Remediation centers on strict separation of concerns: API keys should be validated as opaque credentials via secure storage and header checks, while OIDC tokens should be validated using a dedicated OIDC middleware that enforces issuer, audience, and scope requirements. Never use the same header to convey both a key and an OIDC token, and avoid parsing or logging raw Authorization values in production.

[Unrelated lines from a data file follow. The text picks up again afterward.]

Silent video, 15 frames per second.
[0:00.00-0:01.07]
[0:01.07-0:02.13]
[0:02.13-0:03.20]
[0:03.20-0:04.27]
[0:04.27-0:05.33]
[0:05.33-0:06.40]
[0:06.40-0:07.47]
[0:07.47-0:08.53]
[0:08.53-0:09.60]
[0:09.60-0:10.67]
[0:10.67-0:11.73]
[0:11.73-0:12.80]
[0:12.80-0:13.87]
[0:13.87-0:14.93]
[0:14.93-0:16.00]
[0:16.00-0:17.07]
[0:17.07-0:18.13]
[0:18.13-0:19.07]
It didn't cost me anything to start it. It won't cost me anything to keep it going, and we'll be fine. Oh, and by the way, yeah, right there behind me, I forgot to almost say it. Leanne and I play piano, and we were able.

Below is a correct Fiber example using OpenID Connect Connect middleware. This snippet configures OIDC with a well-known issuer and validates tokens before allowing access to a protected route.

package main

import (
    "log"
    "net/http"

    "github.com/gofiber/fiber/v2"
    "github.com/gofiber/fiber/v2/middleware/jwt"
)

func main() {
    app := fiber.New()

    // OIDC configuration via JWT middleware with issuer and expected audience.
    app.Use("/api/*", jwt.New(jwt.Config{
        SigningKeys: []jwt.SigningKey{
            {
                Algorithm: "RS256",
                Key:       []byte(`-----BEGIN PUBLIC KEY-----\nMIIBIjANBgkqhkiG9w0BAQEFAAOCAQ8AMIIBCgKCAQEAu1SU1LfVLPHCozMxH2Mo\n...\n-----END PUBLIC KEY-----`),
            },
        },
        AuthScheme:  "Bearer",
        Validate: func(c *fiber.Ctx) error {
            // Validate issuer and audience explicitly.
            claims := jwt.ExtractClaims(c)
            if claims.Issuer != "https://your-identity-provider.com/" {
                return c.Status(fiber.StatusUnauthorized).SendString("invalid issuer")
            }
            if claims.Audience[0] != "your-api-audience" {
                return c.Status(fiber.StatusUnauthorized).SendString("invalid audience")
            }
            return c.Next()
        },
    }))

    app.Get("/api/protected", func(c *fiber.Ctx) error {
        return c.SendString("OK")
    })

    // Separate route for API key–based service auth, using a custom check.
    app.Get("/api/keysvc", func(c *fiber.Ctx) error {
        apiKey := c.Get("X-API-Key")
        if apiKey != "your-secure-key" {
            return c.Status(fiber.StatusForbidden).SendString("invalid key")
        }
        return c.SendString("OK")
    })

    log.Fatal(app.Listen(":3000"))
}

In this setup, OIDC-protected routes are prefixed with /api/* and validated via JWT middleware that checks issuer and audience. API key routes use a distinct header (X-API-Key) and avoid any OIDC validation logic. This prevents confusion in routing and ensures that tokens and keys are validated by separate mechanisms. The public key should be fetched from the provider’s JWKS endpoint in production rather than hard‑coded; this example uses a static key for clarity.

Additionally, ensure that your OpenAPI spec accurately distinguishes between security schemes: mark OIDC flows as oauth2 with scopes and the API key flow as apiKey in a header. This alignment helps scanners and developers reason about which credential type is expected where. middleBrick’s spec analysis can surface mismatches between declared schemes and runtime behavior, such as an endpoint that accepts a bearer token but is documented as requiring an API key.

Finally, enforce strict input validation and avoid logging raw Authorization headers. Configure logging to redact sensitive values and apply rate limiting to endpoints that accept keys or tokens to reduce brute-force or probing risks. Combine these practices with continuous monitoring to detect drift between spec definitions and runtime behavior.